Había planeado preguntar si todavía está conectado al banco de laboratorio, pero recibí mi respuesta cuando llegué a su oficina hoy mientras cambiaba el medio por un lote de huevos Xenopus. ¿Es importante para ti mantener esta conexión?

Siempre he mantenido mi trabajo de laboratorio, incluso cuando estaba haciendo otras cosas también, y todavía enseño transferencia nuclear a mis colegas. Esta conexión con el banco, por supuesto, no es realista para todos, pero me gusta pensar que al hacerlo a veces descubres cosas que podrían no ser obvias. No tiene sentido que use máquinas de PCR o ese tipo de cosas, y uno de mis colegas en este momento está haciendo un western blot para mí. Pero el trabajo de laboratorio que estoy haciendo ahora depende más de tratar de encontrar formas de hacer que estas células hagan lo que quiero que hagan, y esto es algo que conozco bien.

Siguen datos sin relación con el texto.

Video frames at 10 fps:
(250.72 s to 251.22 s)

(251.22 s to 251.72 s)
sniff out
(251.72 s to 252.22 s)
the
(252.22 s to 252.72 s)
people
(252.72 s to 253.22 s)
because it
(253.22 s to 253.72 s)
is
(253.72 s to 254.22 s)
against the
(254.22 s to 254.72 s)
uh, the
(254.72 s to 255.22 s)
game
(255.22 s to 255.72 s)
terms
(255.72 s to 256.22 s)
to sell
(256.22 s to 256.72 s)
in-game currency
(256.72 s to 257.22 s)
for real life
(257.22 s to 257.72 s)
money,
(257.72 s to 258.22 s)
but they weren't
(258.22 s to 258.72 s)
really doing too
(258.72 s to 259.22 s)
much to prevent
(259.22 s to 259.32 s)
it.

¿Ha cambiado apreciablemente su vida el Premio Nobel?

Bueno, sí, en el sentido de que recibo una cantidad ridícula de invitaciones, que se está ejecutando ahora en alrededor de 200 por año. No puedes empezar a manejar eso, viajo menos de lo que solía, y soy bastante selectivo con lo que acepto. Recibo muchas invitaciones no por mi contribución científica, sino por mi informe escolar, en el que mi maestro de biología escribió que no tendría ninguna posibilidad de triunfar como científico, y que está enmarcado sobre mi escritorio. Esa historia obviamente también causó una gran impresión.

También está el reconocimiento del público. Muy poco después de que se diera a conocer el premio Nobel, casualmente estaba en Corea del Sur. Caminando por la calle, alguien me detuvo y me preguntó si era el Dr. Gurdon, y me dijo que mi fotografía estaba en el periódico. Fue realmente notable, la cobertura que recibió el premio. También es obviamente agradable que la gente aprecie mi trabajo, y el de Yamanaka, y que la gente hablara de reprogramación.

¿Hay algo que los lectores de Desarrollo se sorprendan al descubrir sobre usted?

Considero que es importante mantenerse en forma y saludable. Siempre he mantenido un interés en varias actividades deportivas, sobre todo el esquí, el patinaje y el squash, que eran mis principales actividades, aunque en los últimos años he pasado del squash al tenis.

Pero supongo que lo que podría sorprender a los lectores es que soy un completo no intelectual. No leo libros, odio leer, y tampoco voy al teatro. Si me preguntan por qué no disfruto leyendo, diré que lleva mucho tiempo, es mucho más fácil hablar con alguien que ha leído el libro y preguntar por el resultado final. No me interesa la ficción, pero no es para mí. Así que realmente soy el último no intelectual.